Nesta crônica, exploramos as diferentes faces de Jesus Cristo, desde os desafios históricos até as descobertas surpreendentes que ecoam através dos séculos. Sua história transcende crenças e se torna um mosaico fascinante de humanidade e divindade.
Vestígios Históricos
A narrativa bíblica sobre a vida de Jesus é rica, porém as fontes históricas da sua época são escassas. Historiadores seculares enfrentam o desafio de encontrar informações sobre Jesus além dos textos religiosos.
Descobertas que surpreendem
Apesar das limitadas referências extra-bíblicas a Jesus, alguns historiadores encontraram paralelos em detalhes da sua vida. André Chevitarese destaca que autores da época compartilharam informações comparáveis sobre Jesus.
Os relatos que ecoam
Entre esses relatos, destaca-se Flávio Josefo, um estudioso judeu do século I d.C. Suas “Antiguidades Judaicas” mencionam Jesus em duas ocasiões, proporcionando um vislumbre da época.
Pequena Nazaré
Nazaré, criticada no Evangelho de João, era uma cidade insignificante. No entanto, desse lugar improvável surgiu um legado duradouro.
A face desconhecida
Richard Neave, especialista em ciência forense, desafia a imagem convencional de Jesus. Sua reconstrução sugere um homem de pele escura e cabelo curto, contrastando com a imagem estereotipada.

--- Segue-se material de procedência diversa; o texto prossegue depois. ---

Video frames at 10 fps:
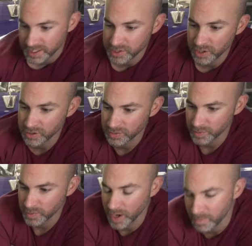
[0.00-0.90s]
of those
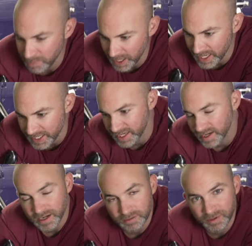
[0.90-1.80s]
horrible black
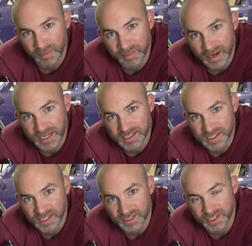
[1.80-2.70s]
rubber
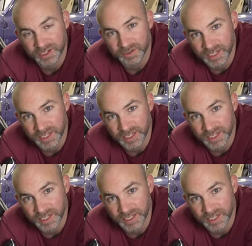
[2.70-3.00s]
mats that you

Conhecimento além dos anos
O Evangelho de Lucas evidencia o conhecimento precoce de Jesus, o “Mensageiro de Deus”, que desde jovem demonstrou notável sabedoria.
Homossexualidade
Contrariando a noção comum, a Bíblia não registra Jesus condenando a homossexualidade, uma ausência significativa que suscita reflexões.
Um Natal sem data específica
Apesar da celebração em 25 de dezembro, a Bíblia não fixa a data exata do nascimento de Jesus, um enigma que persiste.
A jornada dos reis
A jornada dos Três Reis Magos ganha novos contornos com pesquisas sugerindo uma chegada tardia, desafiando a narrativa tradicional.
A luz nos céus
A intrigante “Estrela de Belém” poderia ter sido uma conjunção astronômica, Saturno e Júpiter alinhando-se na constelação de Peixes.
A profissão
A profissão de Jesus é traduzida como carpinteiro, mas “tekton” sugere um artesão versátil, possivelmente um pedreiro.
Riqueza e simplicidade
Jesus, descendente de Davi, pode ter desfrutado de estabilidade financeira, um indício que contrasta com sua vida itinerante.
A roupa que gerou conflito

Na crucificação, a túnica de Jesus indica status, provocando disputas entre os soldados pela sua posse.
Reflexões além das profecias
Alguns reconhecem os ensinamentos de Jesus sem atribuí-los a uma divindade, enxergando-o como filósofo e humanitário.
Outras perspectivas religiosas
O Islã menciona Jesus mais do que Maomé, o Profeta, mas o vê como profeta, não divino. Túmulos de ambos dividem espaço em Medina.
Vida e morte de um homem singular
Além das histórias, Jesus tinha irmãos e irmãs, e a pesquisa arqueológica encontrou o palácio de Herodes, palco da sua sentença.
A questão do casamento
Um “Evangelho Perdido” sugere que Jesus era casado, mencionando Maria e gerando especulações sobre Maria Madalena.
O peso da cruz
As evidências apontam que Jesus arrastou, não carregou, a parte horizontal da cruz, desafiando representações tradicionais.
A realidade da crucificação
A compreensão histórica sugere que Jesus foi pregado pelos pulsos, não pelas mãos, devido ao peso do corpo.
A hora da morte
Divergindo das representações, a crucificação durou cerca de seis horas, com a morte ocorrendo por volta das 15h.
História e indícios de Pôncio Pilatos e Tibério situam a morte de Jesus entre 30 e 33 d.C.
Referências: Britannica, History, Live Science, Deseret News, CNN, NPR.